What this task involves: If an entry below holds a picture, leave the picture out and print the rest exactly.

Recorded information:
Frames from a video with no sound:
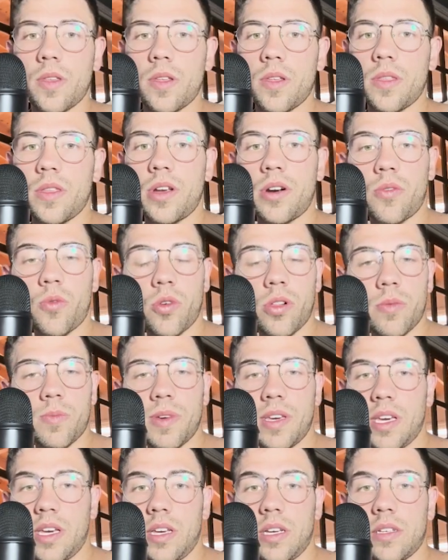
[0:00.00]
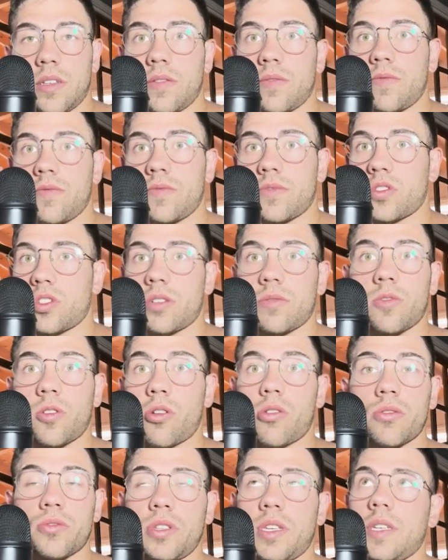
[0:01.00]
There will be some
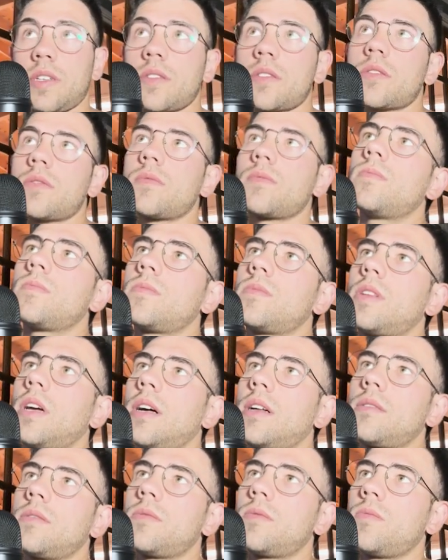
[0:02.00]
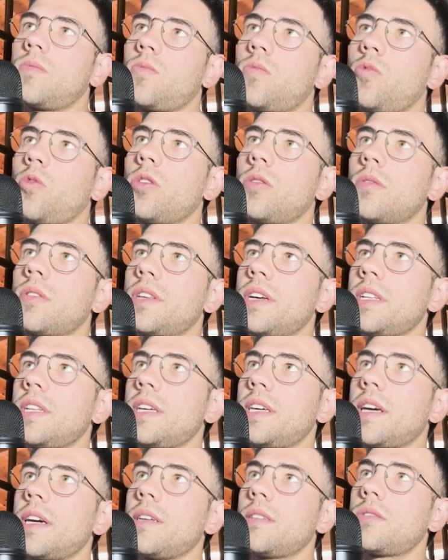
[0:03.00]
Goroutines that will
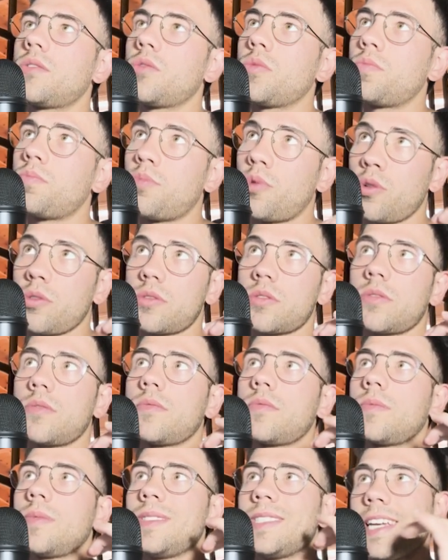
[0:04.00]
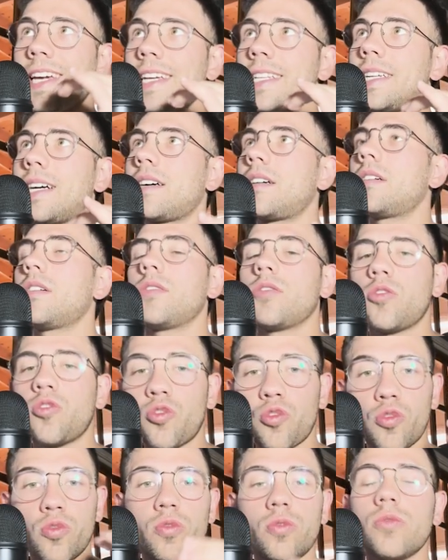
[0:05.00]
dedicate to put data
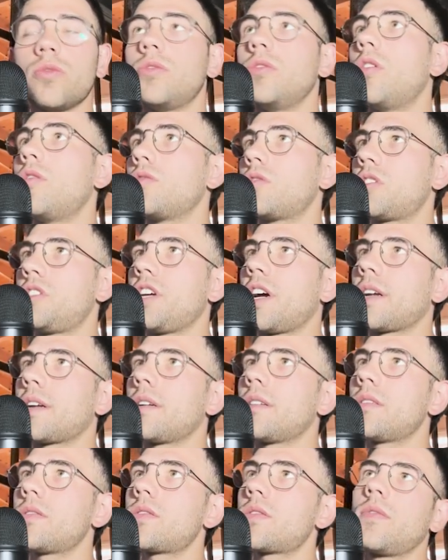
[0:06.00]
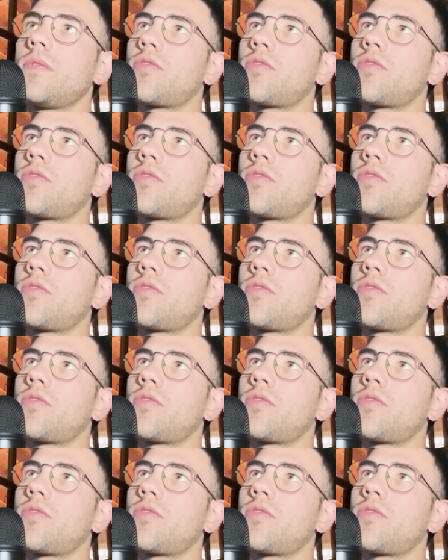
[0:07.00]
through those channels.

Exercise output:
Frames from a video with no sound:
[0:00.00]
[0:01.00]
There will be some
[0:02.00]
[0:03.00]
Goroutines that will
[0:04.00]
[0:05.00]
dedicate to put data
[0:06.00]
[0:07.00]
through those channels.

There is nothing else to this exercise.